Later, when I read my discharge summary from my time on the ward, one sentence stood out among the usual jargon: “She reports shame about being a mental health professional with a mental health condition, something that prevented her from seeking help earlier.”
It was a truth I’ll always regret
I know now that I simply didn’t – and couldn’t – recognize how unwell I was, that no amount of training could have helped me see the blind spots in my own narrative. But I also know that I didn’t speak up sooner, not just because I was ashamed of having “failed” as a mum, but also out of fear of what it would mean for me professionally. How could I help others, when I couldn’t help myself? How could I heal others when I was so very broken? Would I ever be able to work again?
The brutal reality is that I couldn’t – at least not immediately. After I left hospital, guided by a new psychiatrist, I accepted that I needed to focus on myself, and my family – and to put my own health first. I wasn’t well enough to take care of others, to carry others’ pain, something I’d done, naturally, for as long as I could remember. Maternity leave turned into months of sick leave – something I’m extremely lucky to have had access to – as I navigated the non-linear path of recovery.

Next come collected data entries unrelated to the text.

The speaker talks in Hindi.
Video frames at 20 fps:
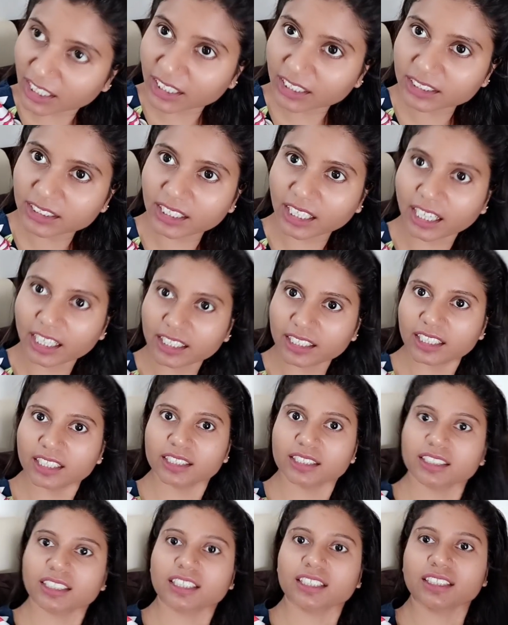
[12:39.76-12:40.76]
है साढ़े
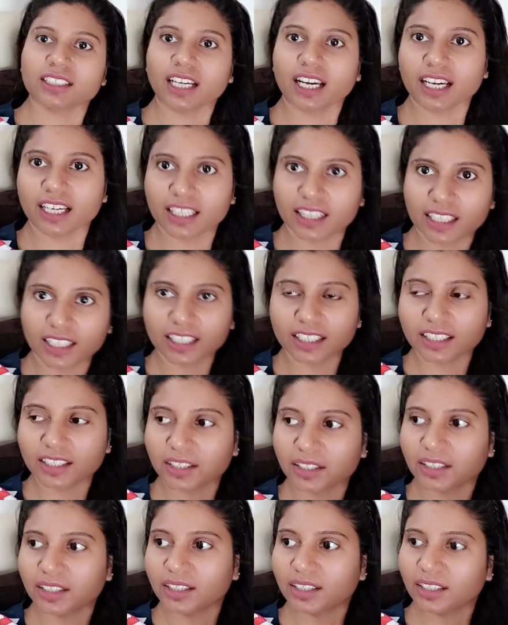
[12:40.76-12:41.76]
दस आई थिंक
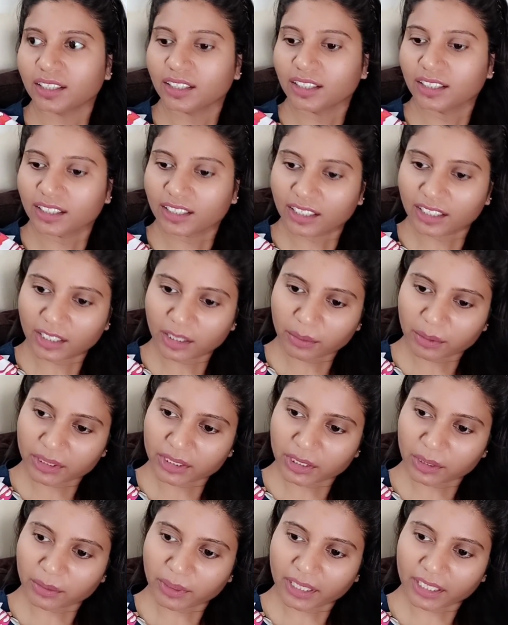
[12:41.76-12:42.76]
कितने
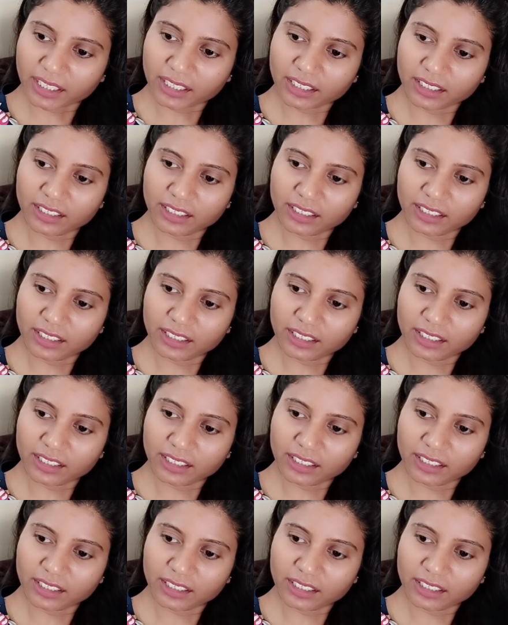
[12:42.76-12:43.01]
बजे है माही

Looking back now, I know I suffered in silence for far too long, worried about how my illness might affect me in the future, while failing to recognize that I was drowning in the present.
Please, if you’re struggling, don’t wait to seek treatment. Don’t let the stigma build a cage around your heart. It’s okay for helping professionals to ask for help. No matter how strange or shameful, or awkward it might feel, it’s okay to be the one who needs taking care of, to be a “wounded healer”. We’re only human, after all. And sometimes, that means we break, too.